Decreased production means a potential loss of income.
Many farmers cannot afford a reduction in their income.
The result is they raise their prices on these goods.
The manufacturers pay more, and then you pay more.
A study was completed that showed if something does not happen to stop the harm we are doing to the environment, climate change will continue to happen, and it can potentially cause a 20 percent increase in price to some cereals by 2030.
As these crops become scarcer, the farmers are going to have to continue to raise prices.
Farmers also have to take steps to protect their crops which may cost more money.
These costs are passed along to the manufacturer when the crop is sold.
The projection is that the cost of rice, corn, and wheat will double by the year 2030.
8. Price Of Oil
Oil is critical for all goods and services, including cereal production.
The price of oil is going up at a constant rate every day.
You most likely do not consider how much other items, like oil, are used in the production of cereal.
There are factories and mills that run constantly to create cereal out of the rice, wheat, and corn bought from the farmers.
These factories require oil to run.
There are production lines that run to make the cereal you eat every day.
These lines require oil.
Once the cereal is completely manufactured, it must be boxed.
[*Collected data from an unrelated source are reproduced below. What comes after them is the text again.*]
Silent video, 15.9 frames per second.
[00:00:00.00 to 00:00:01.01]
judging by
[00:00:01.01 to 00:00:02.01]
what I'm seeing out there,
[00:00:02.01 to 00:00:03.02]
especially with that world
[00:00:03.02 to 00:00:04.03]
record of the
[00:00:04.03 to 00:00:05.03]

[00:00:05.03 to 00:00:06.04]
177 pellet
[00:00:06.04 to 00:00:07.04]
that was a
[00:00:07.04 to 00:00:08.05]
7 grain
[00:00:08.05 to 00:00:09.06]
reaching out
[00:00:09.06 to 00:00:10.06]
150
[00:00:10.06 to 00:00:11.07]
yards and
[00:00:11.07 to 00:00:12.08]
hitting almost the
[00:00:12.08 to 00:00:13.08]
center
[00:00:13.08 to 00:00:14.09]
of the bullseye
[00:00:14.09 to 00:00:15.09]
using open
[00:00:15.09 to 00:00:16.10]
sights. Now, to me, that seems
Most likely, those boxes are not made in the same place as the cereal, so they must be shipped.
This requires oil.
Once the cereal is boxed up and ready, it has to be shipped to the store for sale.
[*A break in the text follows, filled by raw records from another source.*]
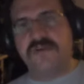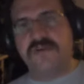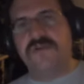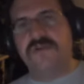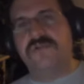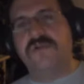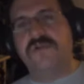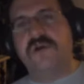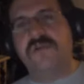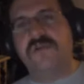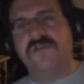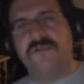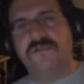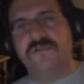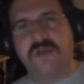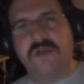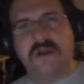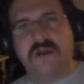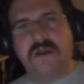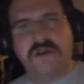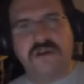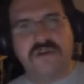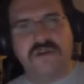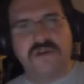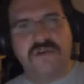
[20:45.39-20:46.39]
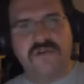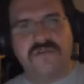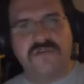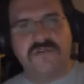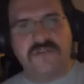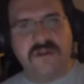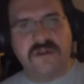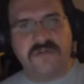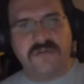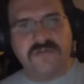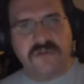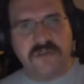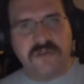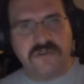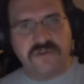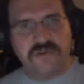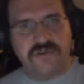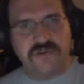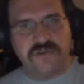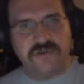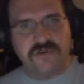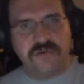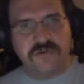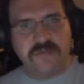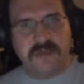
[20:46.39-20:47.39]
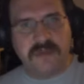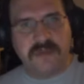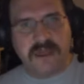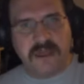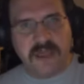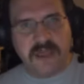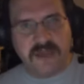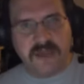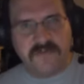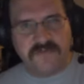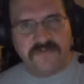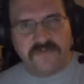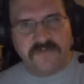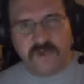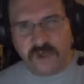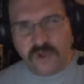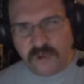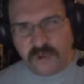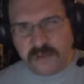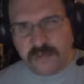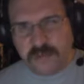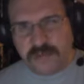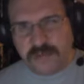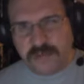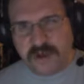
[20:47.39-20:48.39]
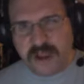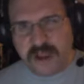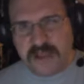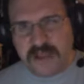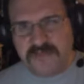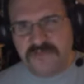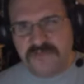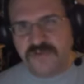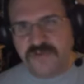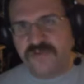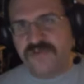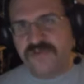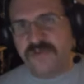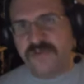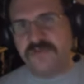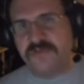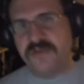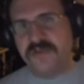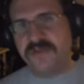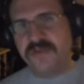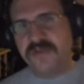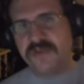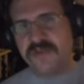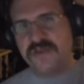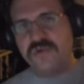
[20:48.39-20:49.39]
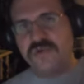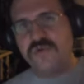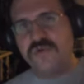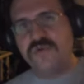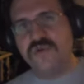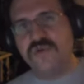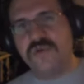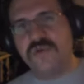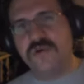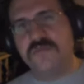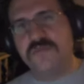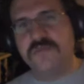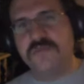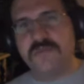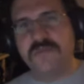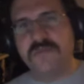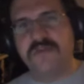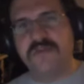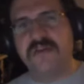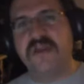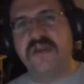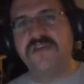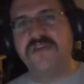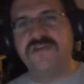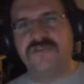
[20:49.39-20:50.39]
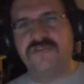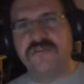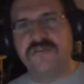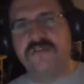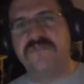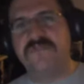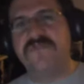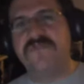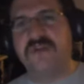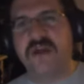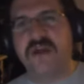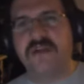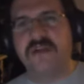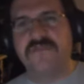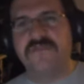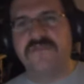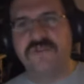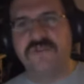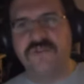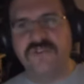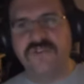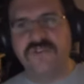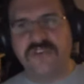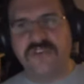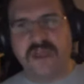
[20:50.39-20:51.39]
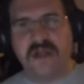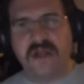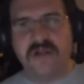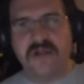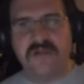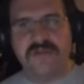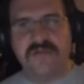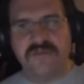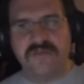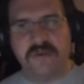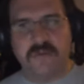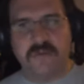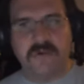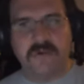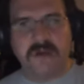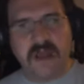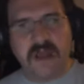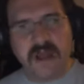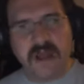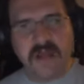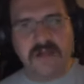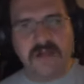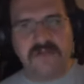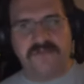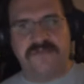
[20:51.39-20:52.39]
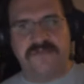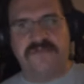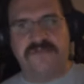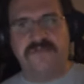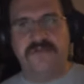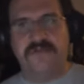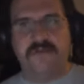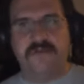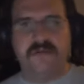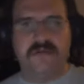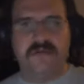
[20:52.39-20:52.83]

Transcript: you're also locking yourself into paying full price for something that you could potentially find for sale somewhere else.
You guessed it, this requires oil, too.
Oil is a key component and just about every step of manufacturing cereal.
As the oil prices rise, it causes an increase in cost at every step.
That increased cost is passed directly to the consumer with the price you pay at the store.
9. Celebrity Appearances
Many cereal brands have a spokesperson advertising them.
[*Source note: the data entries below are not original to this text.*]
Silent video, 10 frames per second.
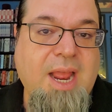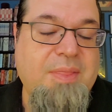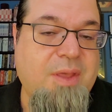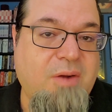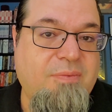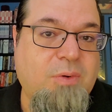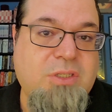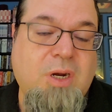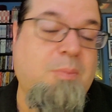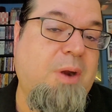and therefore
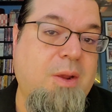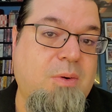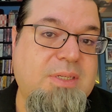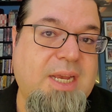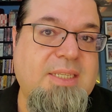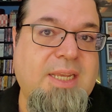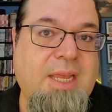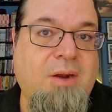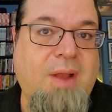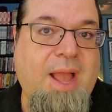start prioritizing
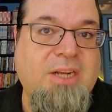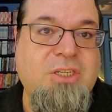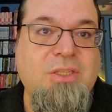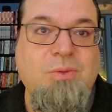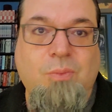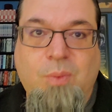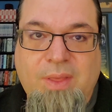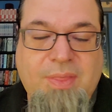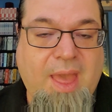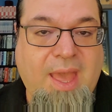interactions
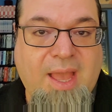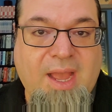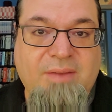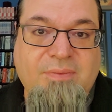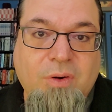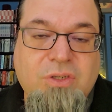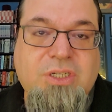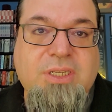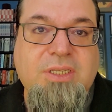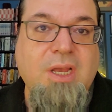with AI
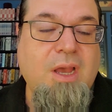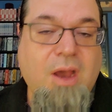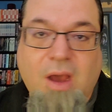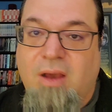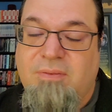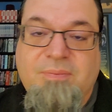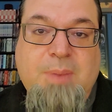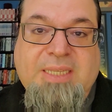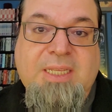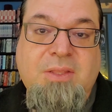versions of
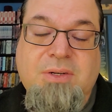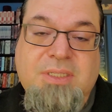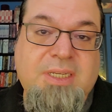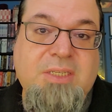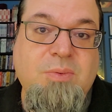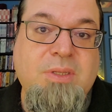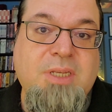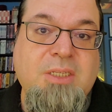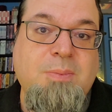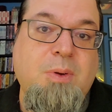basically the deceased ones
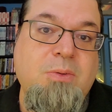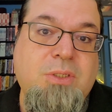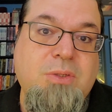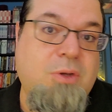as opposed to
You often see these people in the commercials.
Sometimes, these are actors pretending to be regular people moving through their everyday lives.
In other cases, cereal companies use celebrities for advertising their cereal.
Depending on their market, they will bring on a celebrity who is popular with that market.
There is a cost associated with this.
The celebrity is not donating their time or appearing in a commercial because they thought it would be fun.
They are getting paid to do it.
Every time you buy that cereal, you are paying a percentage of that celebrity’s salary.
It may be a small percentage, but a percentage, nonetheless.
Any decision that a cereal company makes is most likely paid for by the consumer of the cereal.
Anytime the cereal company is spending money, those costs are passed along to you when you buy it.
Many people are opting out of cereal for this reason.
They do not like the expensive pricing on cereal or how the cereal companies determine the cost.
They have decided not to eat cereal anymore.
10. Controls Over Distribution
Cereal companies know what they are doing when they manufacture, package, distribute, and advertise their cereal.
They want to make money, and make the money they do.
There are only a handful of large cereal companies, and they are in control.
They control all the channels of distribution to the stores.
This control allows them to limit the competition and choose the price the cereal is going to sell for.
Another way the cereal companies can ding you with the price is by reducing the size of the box.
The cereal company may opt to keep the price the same but slowly begin to shrink the box size.
They do it slowly, so you do not notice until it is too late.
For example, the box size may have started at 16 ounces, and then, it is moved to 15.5 ounces.
You do not notice because a half-ounce reduction in a box is so minor, you do not even catch it.
They continue to reduce the size until that box has been reduced to 12 ounces without you even realizing it.
The price also stays the same or, in some cases, increases.
This box reduction strategy is one they employ over the years.
You are not going to see it happen from one week to the next because you may notice that.
You will see it over the course of a year or two, and the next thing you know, you are getting several fewer bowls of cereal from one box while paying the same price.
It is ingenious and underhanded all at the same time.